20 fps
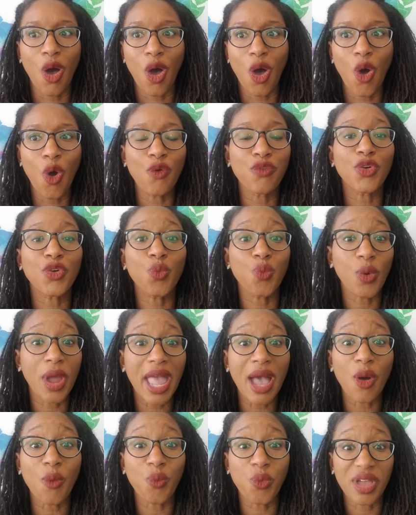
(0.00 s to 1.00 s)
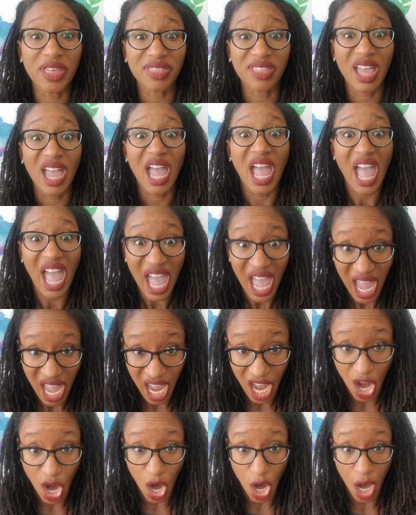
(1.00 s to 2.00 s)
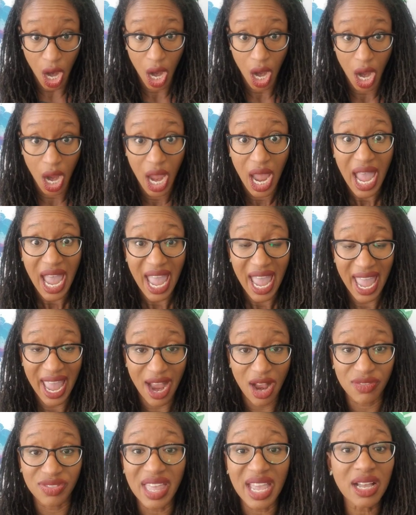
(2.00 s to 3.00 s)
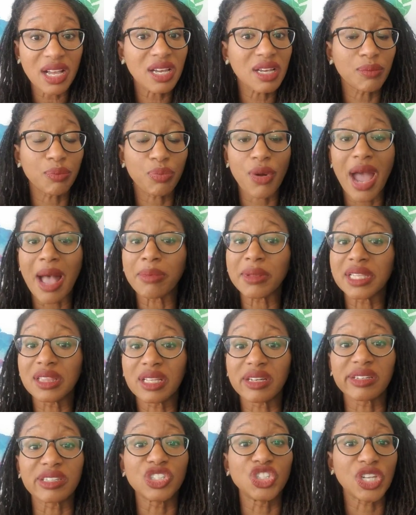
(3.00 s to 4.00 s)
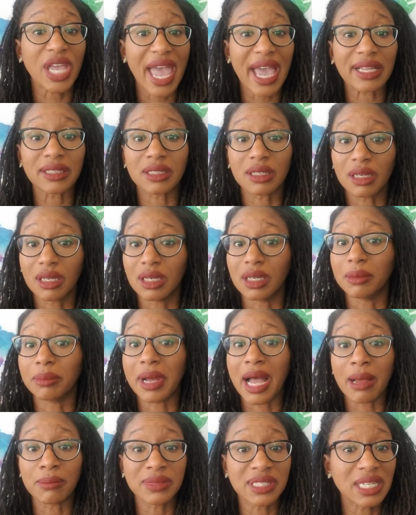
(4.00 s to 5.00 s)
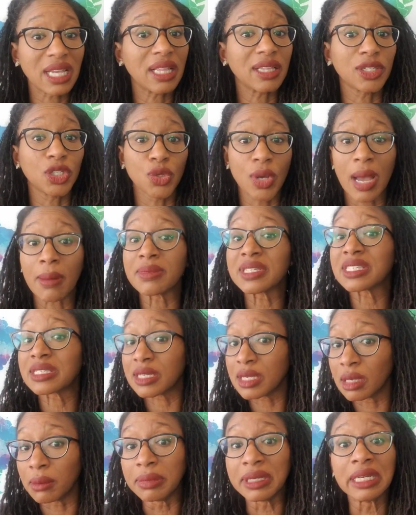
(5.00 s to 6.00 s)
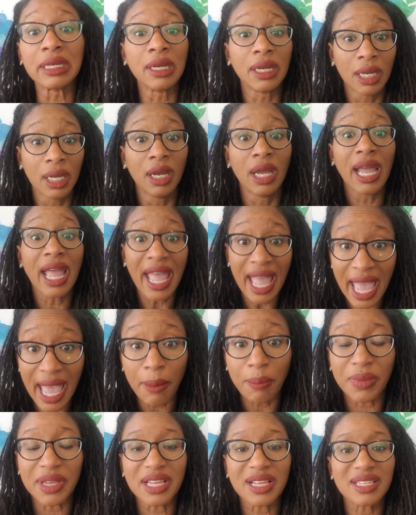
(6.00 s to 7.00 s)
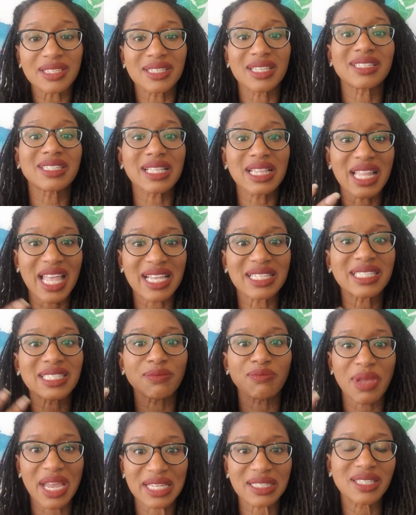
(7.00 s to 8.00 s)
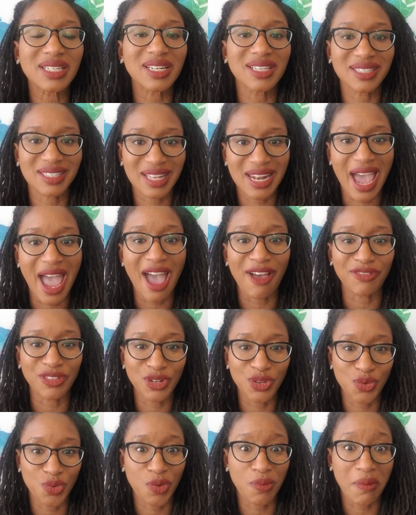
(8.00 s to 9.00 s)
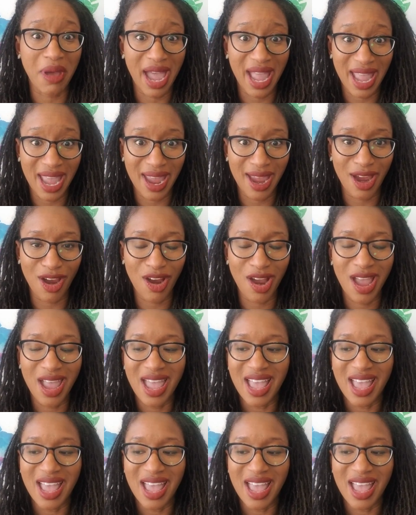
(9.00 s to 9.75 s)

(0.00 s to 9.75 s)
overwhelmed with hair. They could probably look jacked up. I'm telling you, I'm gonna still be happy because it's less maintenance that I have to do with my hair.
++++++++
§ What to produce
Skip the pictures, please, and transcribe only the lines from the beginning of the material through the one that contains "(9.00 s to 9.75 s)".

§ Answer for this exercise
20 fps
(0.00 s to 1.00 s)
(1.00 s to 2.00 s)
(2.00 s to 3.00 s)
(3.00 s to 4.00 s)
(4.00 s to 5.00 s)
(5.00 s to 6.00 s)
(6.00 s to 7.00 s)
(7.00 s to 8.00 s)
(8.00 s to 9.00 s)
(9.00 s to 9.75 s)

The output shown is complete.